Les images de production devraient contenir l'application et le runtime nécessaire à son exécution. Elles ne devraient pas également contenir :
- des compilateurs
- des caches du gestionnaire de paquets
- des outils de test
- des fichiers source qui ne sont utiles qu'au moment de la construction
Les constructions à plusieurs étapes rendent cette séparation explicite.
Le Modèle
Construisez dans une étape, exécutez dans une autre :
FROM node:22-bookworm AS build
WORKDIR /app
COPY package.json pnpm-lock.yaml ./
RUN corepack enable && pnpm install --frozen-lockfile
COPY . .
RUN pnpm build
RUN pnpm prune --prod
FROM node:22-alpine AS runtime
WORKDIR /app
COPY --from=build /app/dist ./dist
COPY --from=build /app/node_modules ./node_modules
COPY --from=build /app/package.json ./package.json
USER node
CMD ["node", "dist/server.js"]
Cela vous donne une séparation claire entre "ce qui est nécessaire à la construction" et "ce qui est nécessaire à l'exécution."
Le Dilemme Alpine
Alpine peut être une bonne image de runtime. Ce n'est pas automatiquement la bonne image.
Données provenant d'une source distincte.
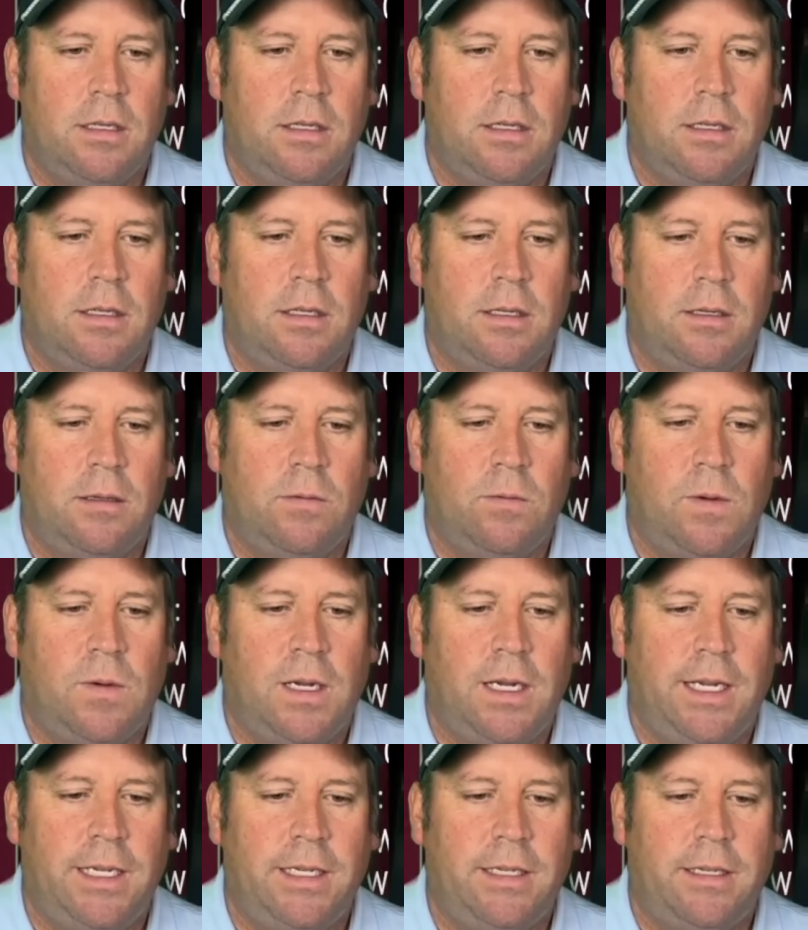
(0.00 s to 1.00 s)
All
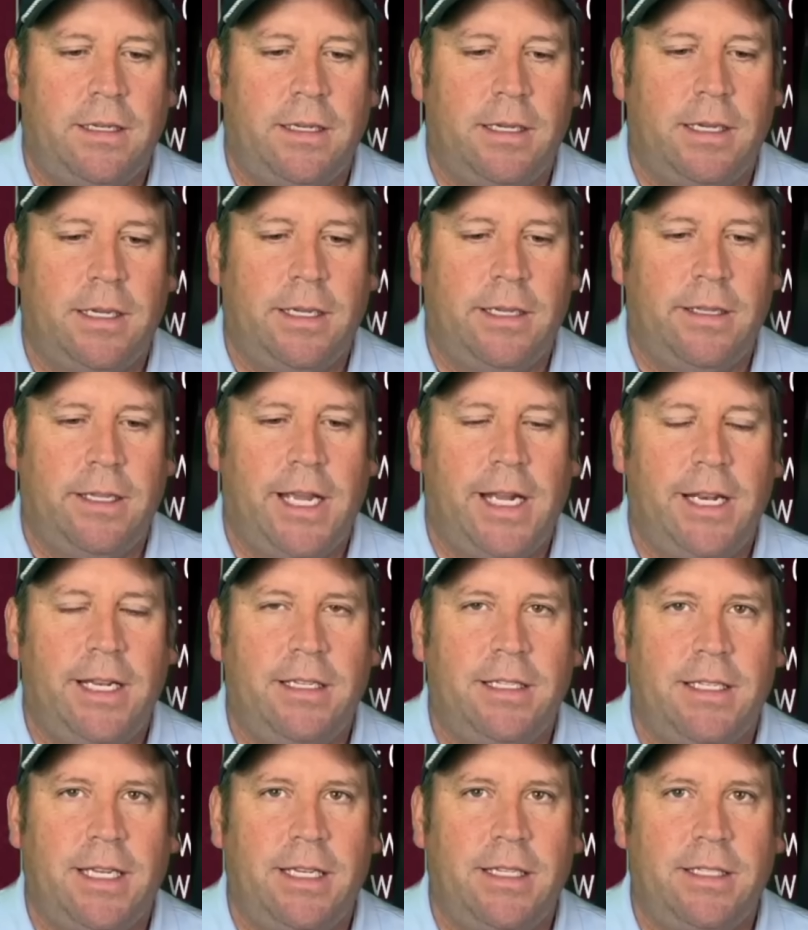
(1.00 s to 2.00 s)
right, and that
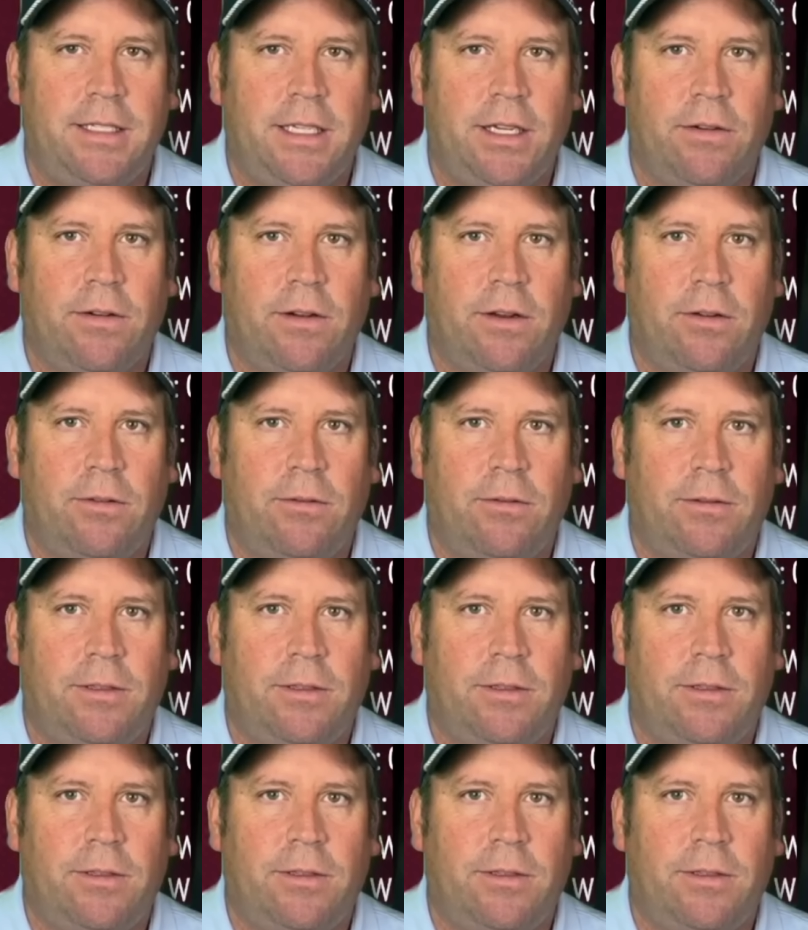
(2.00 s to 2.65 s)
is a zero.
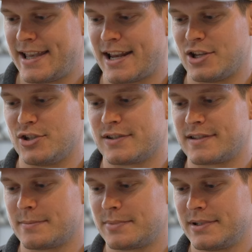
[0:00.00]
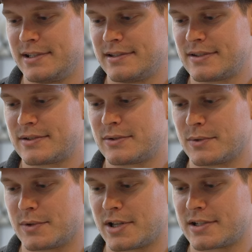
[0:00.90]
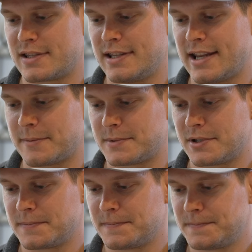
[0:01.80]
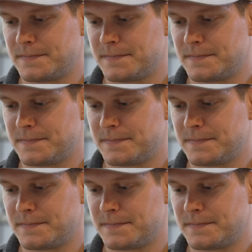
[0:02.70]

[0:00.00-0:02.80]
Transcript: And you just simply screw it onto the adapter.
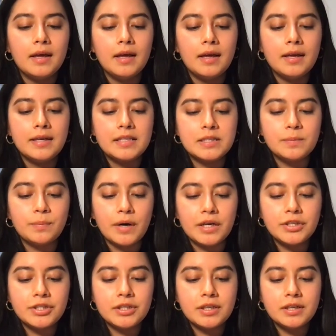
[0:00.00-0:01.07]

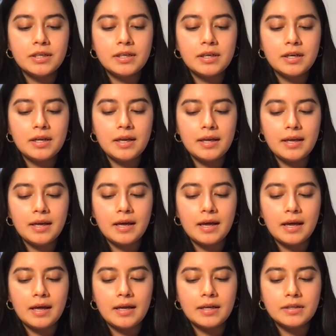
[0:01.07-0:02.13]
expression
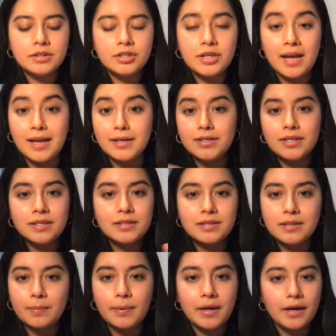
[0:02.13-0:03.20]
changes
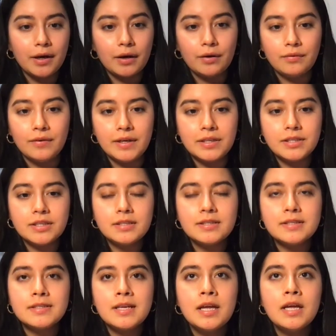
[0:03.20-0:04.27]
depending on
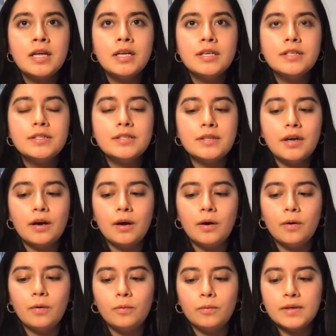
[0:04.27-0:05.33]
regions.
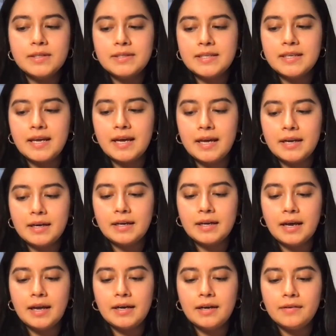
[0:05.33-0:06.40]
So once again,
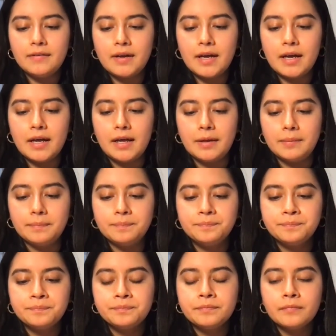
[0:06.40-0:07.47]
kind of
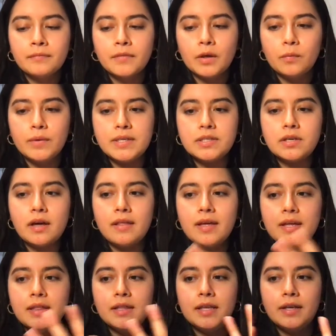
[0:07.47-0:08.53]
we saw that
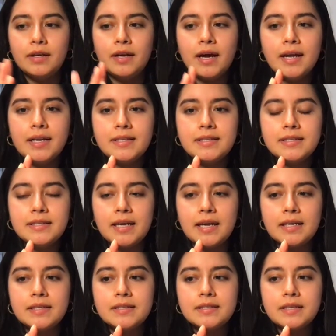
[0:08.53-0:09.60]
in the United
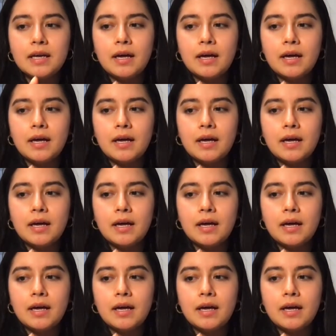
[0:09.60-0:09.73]
States,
Vous devez toujours réfléchir à :
- des dépendances natives
- la compatibilité de libc
- les besoins en débogage
- la provenance de l'image
Parfois, une image mince basée sur Debian est un meilleur compromis opérationnel. Le principe est d'expédier moins, pas de cultiver un modèle d'image de base spécifique.
Ce que cela vous apporte
Bien fait, les constructions à plusieurs étapes améliorent :
- la taille de l'image
- le temps de démarrage à froid et de téléchargement
- la surface d'attaque
- la clarté autour des dépendances du runtime
C'est pourquoi il vaut la peine de le faire même lorsque la différence de taille d'image est modeste.